*WHAT THE TASK REQUIRES*.
Please repeat every record exactly, leaving out any pictures.

-------- RECORDS TO PROCESS

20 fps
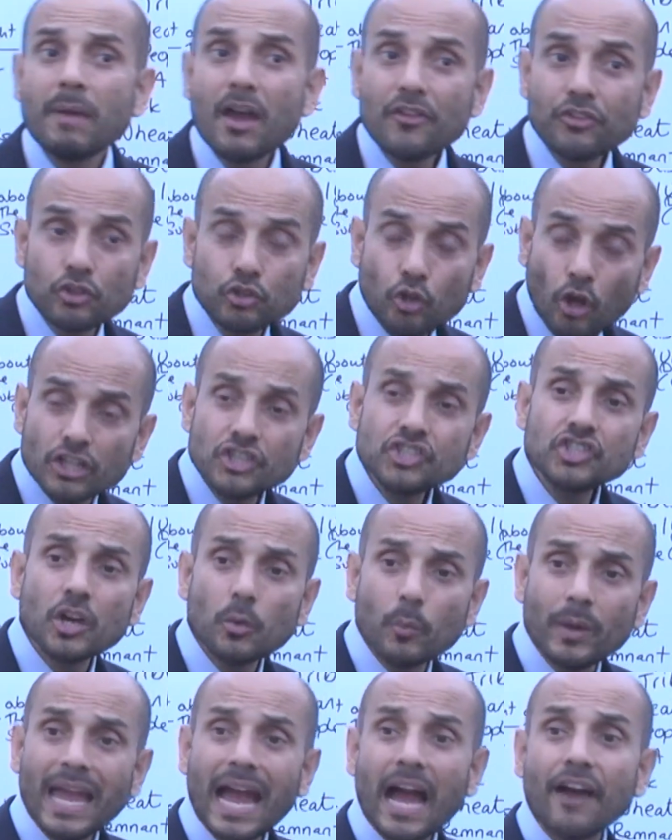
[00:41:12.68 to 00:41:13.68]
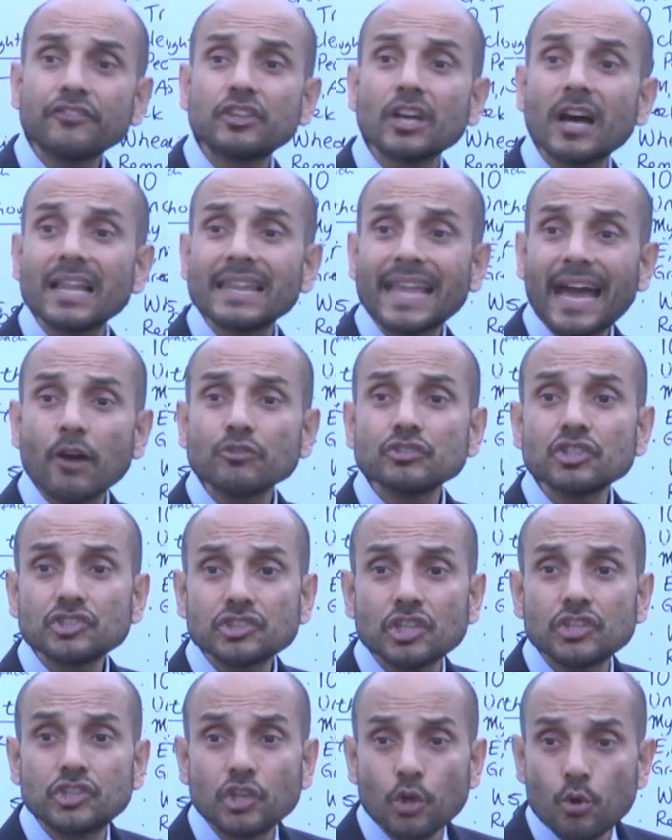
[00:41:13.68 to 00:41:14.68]
methodology that we have that allows us
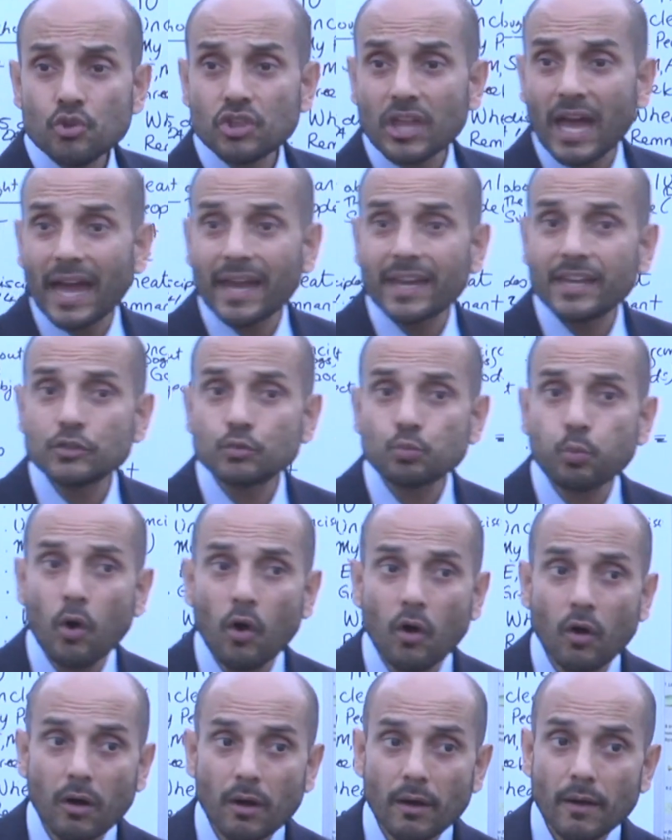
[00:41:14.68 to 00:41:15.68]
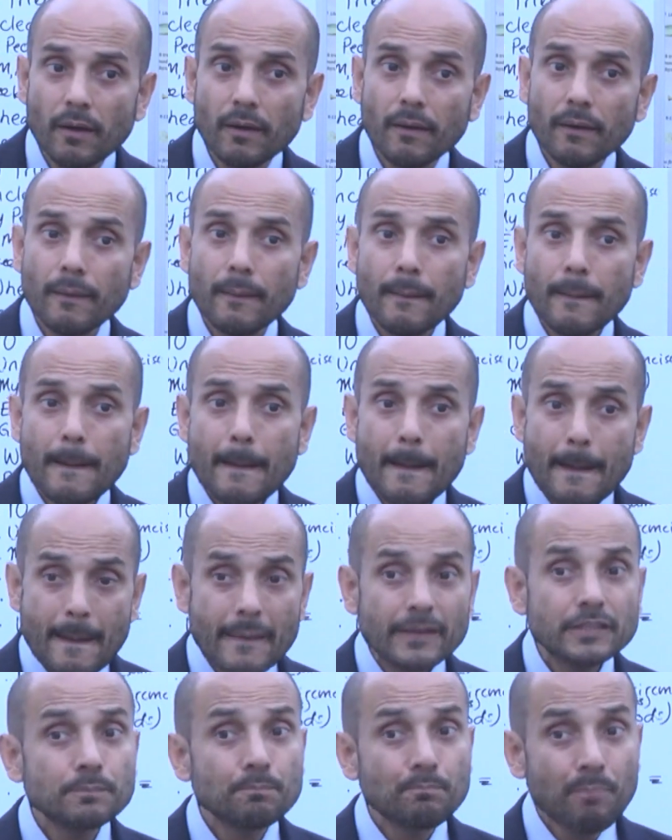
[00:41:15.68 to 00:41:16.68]
to do that is what?
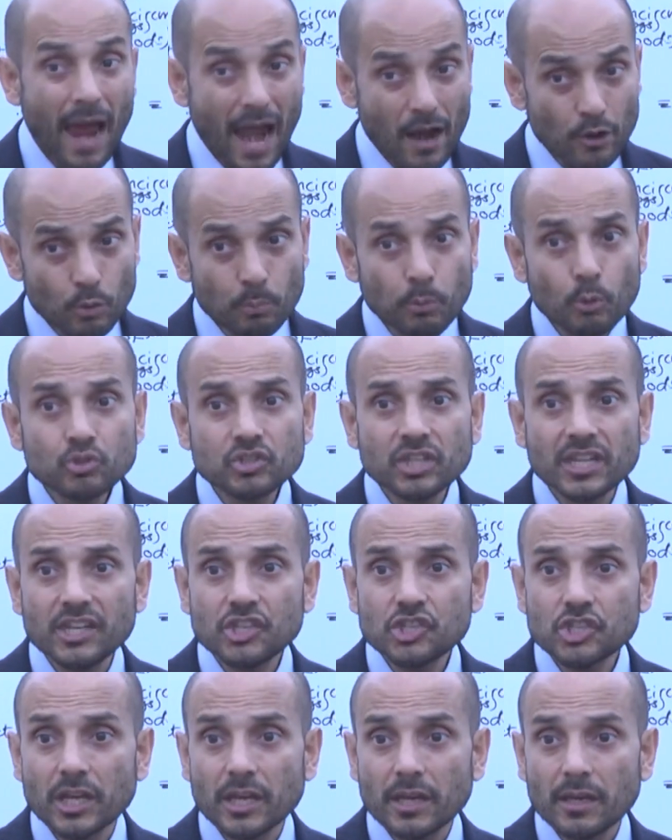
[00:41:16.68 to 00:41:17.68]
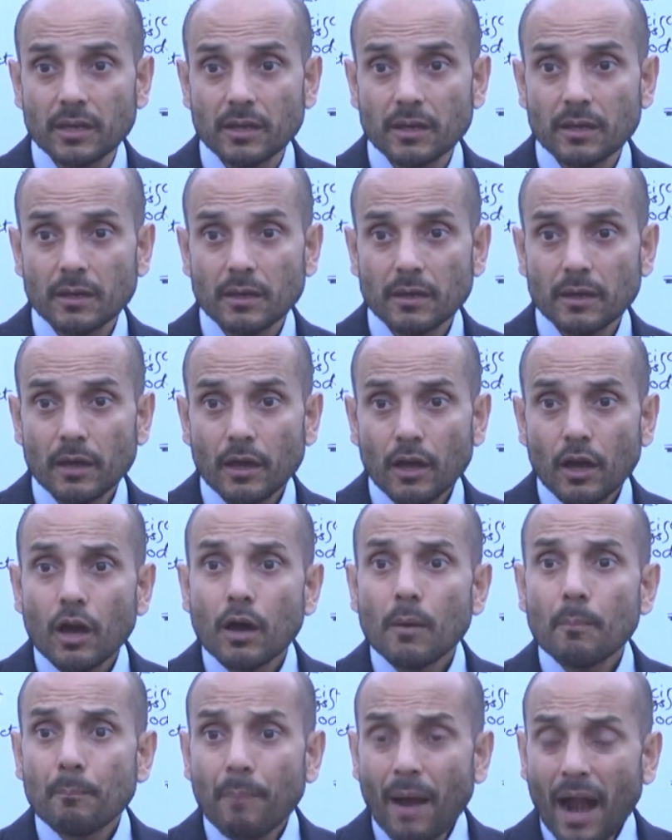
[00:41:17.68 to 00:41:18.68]
It's parable teaching.
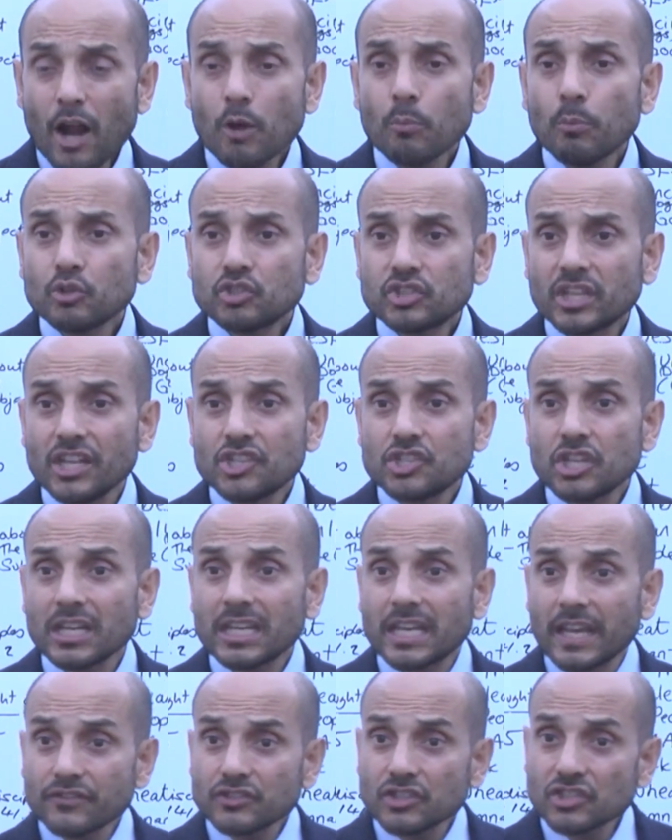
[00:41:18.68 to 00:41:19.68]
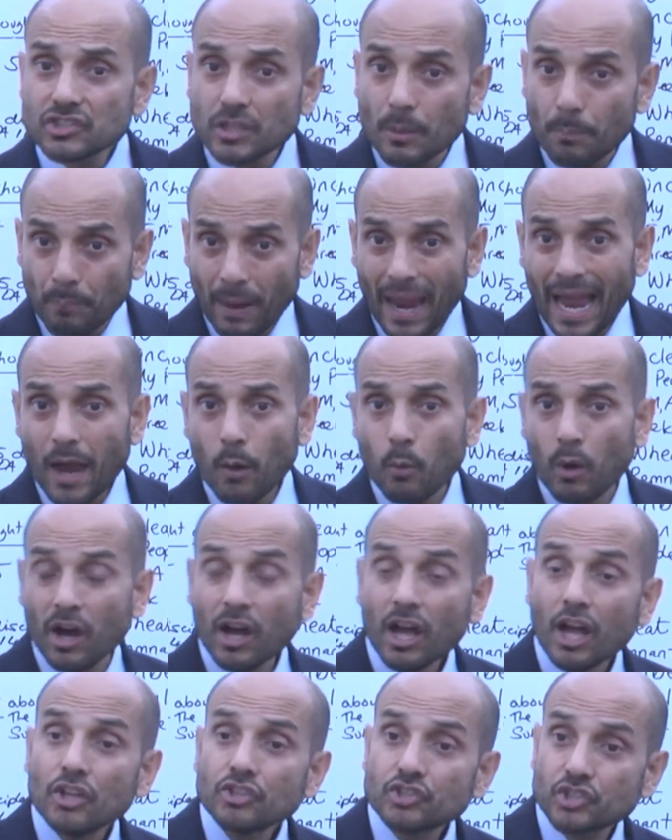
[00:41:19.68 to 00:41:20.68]
Parable teaching gives us the
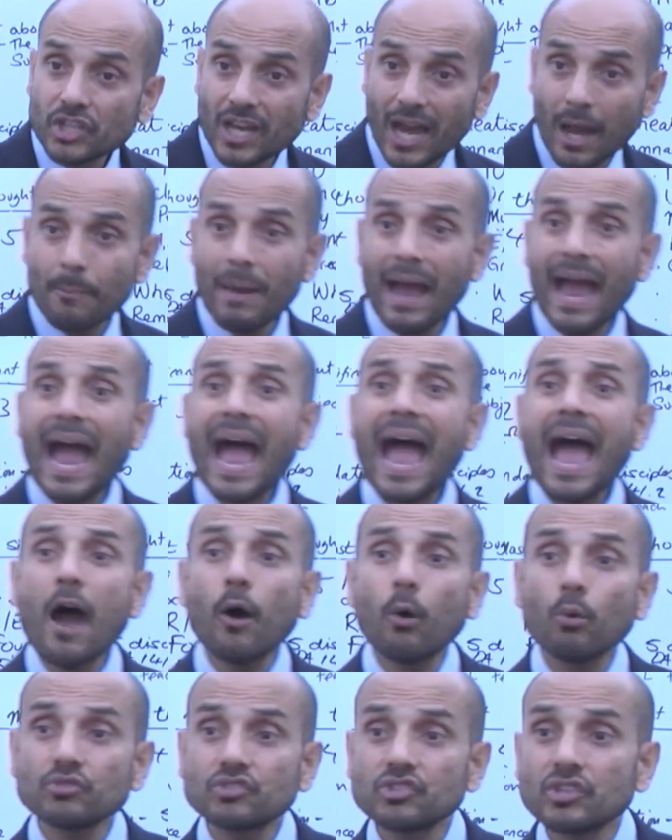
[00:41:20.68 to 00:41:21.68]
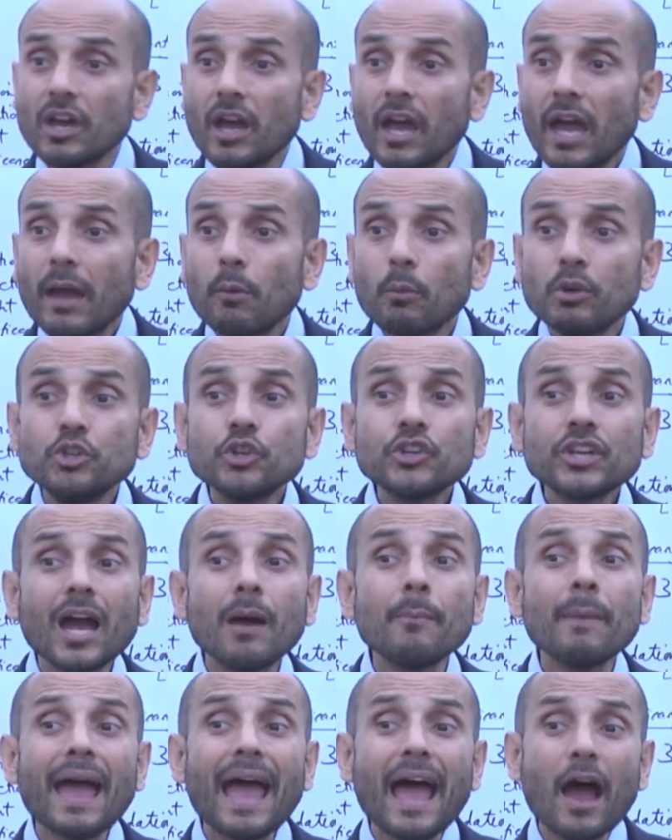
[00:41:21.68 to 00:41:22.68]
power to come out. And when you
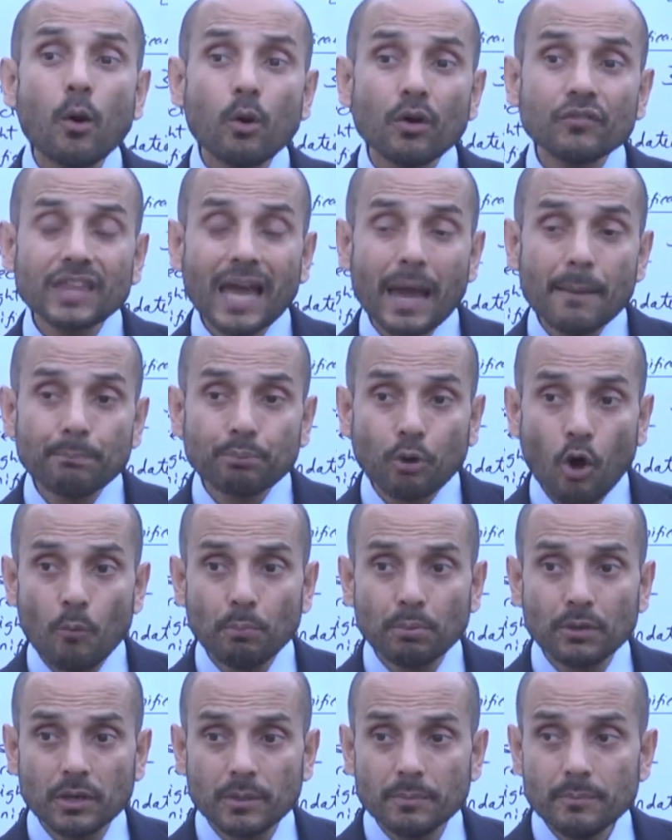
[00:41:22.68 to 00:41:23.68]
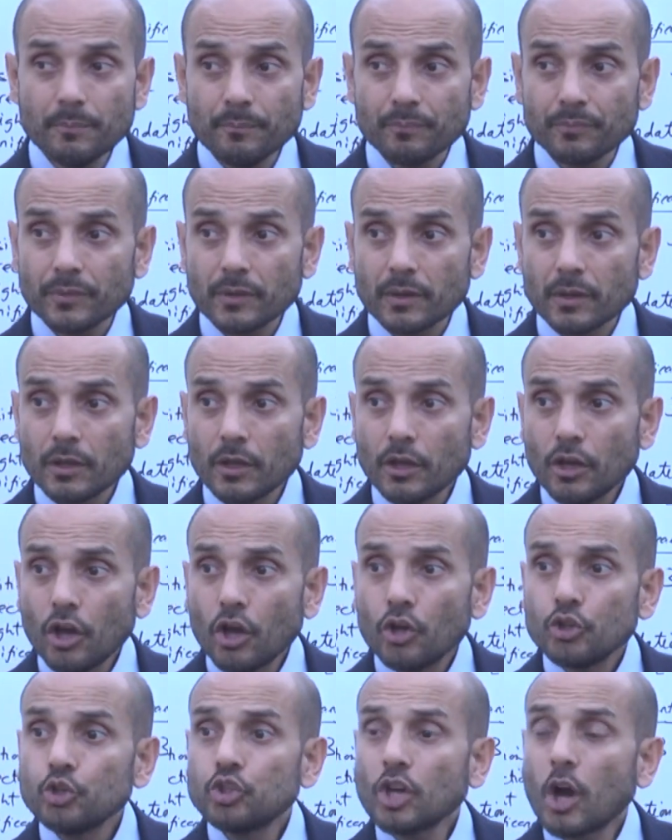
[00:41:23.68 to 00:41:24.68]
come out of that problem,
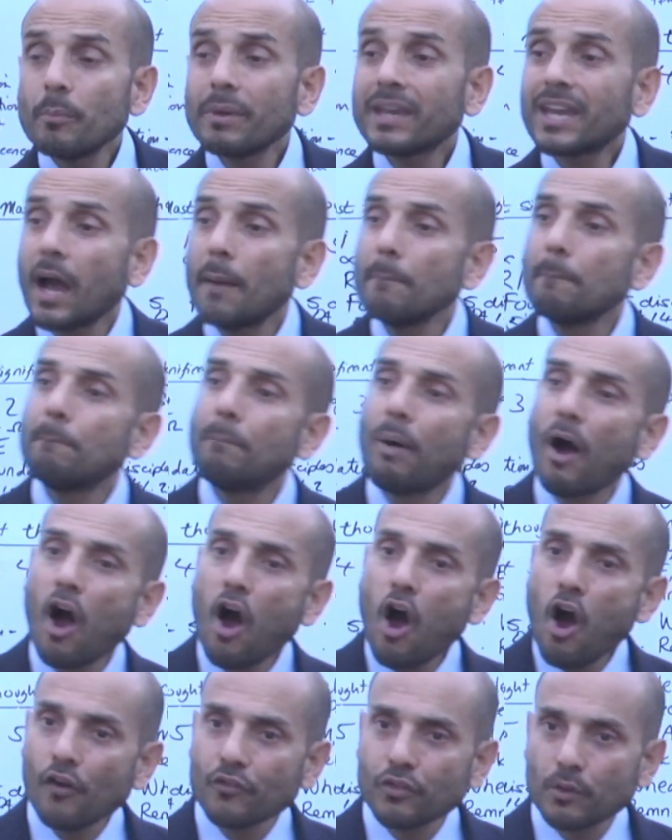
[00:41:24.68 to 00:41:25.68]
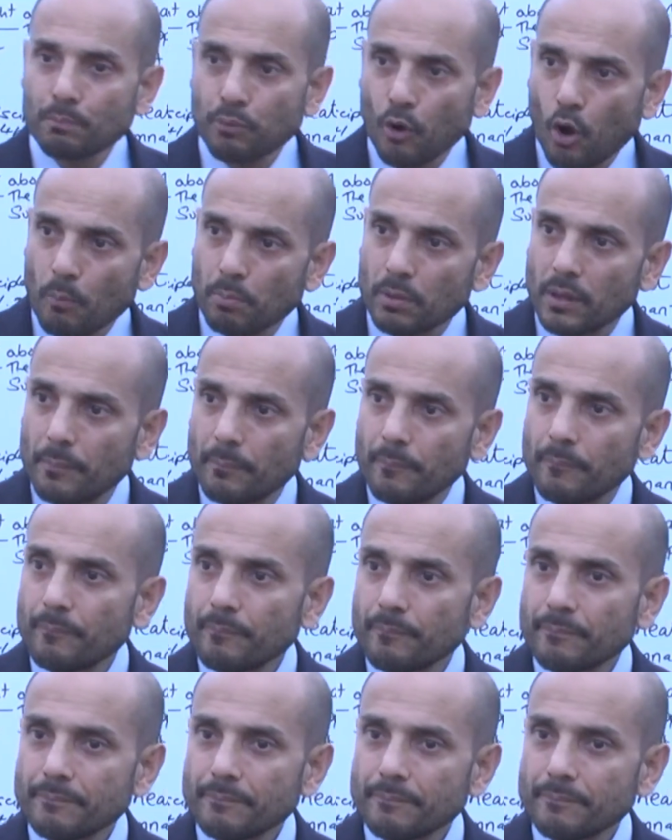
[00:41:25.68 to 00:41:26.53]
you don't become part of the problem.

----------------

*TASK OUTPUT*.
20 fps
[00:41:12.68 to 00:41:13.68]
[00:41:13.68 to 00:41:14.68]
methodology that we have that allows us
[00:41:14.68 to 00:41:15.68]
[00:41:15.68 to 00:41:16.68]
to do that is what?
[00:41:16.68 to 00:41:17.68]
[00:41:17.68 to 00:41:18.68]
It's parable teaching.
[00:41:18.68 to 00:41:19.68]
[00:41:19.68 to 00:41:20.68]
Parable teaching gives us the
[00:41:20.68 to 00:41:21.68]
[00:41:21.68 to 00:41:22.68]
power to come out. And when you
[00:41:22.68 to 00:41:23.68]
[00:41:23.68 to 00:41:24.68]
come out of that problem,
[00:41:24.68 to 00:41:25.68]
[00:41:25.68 to 00:41:26.53]
you don't become part of the problem.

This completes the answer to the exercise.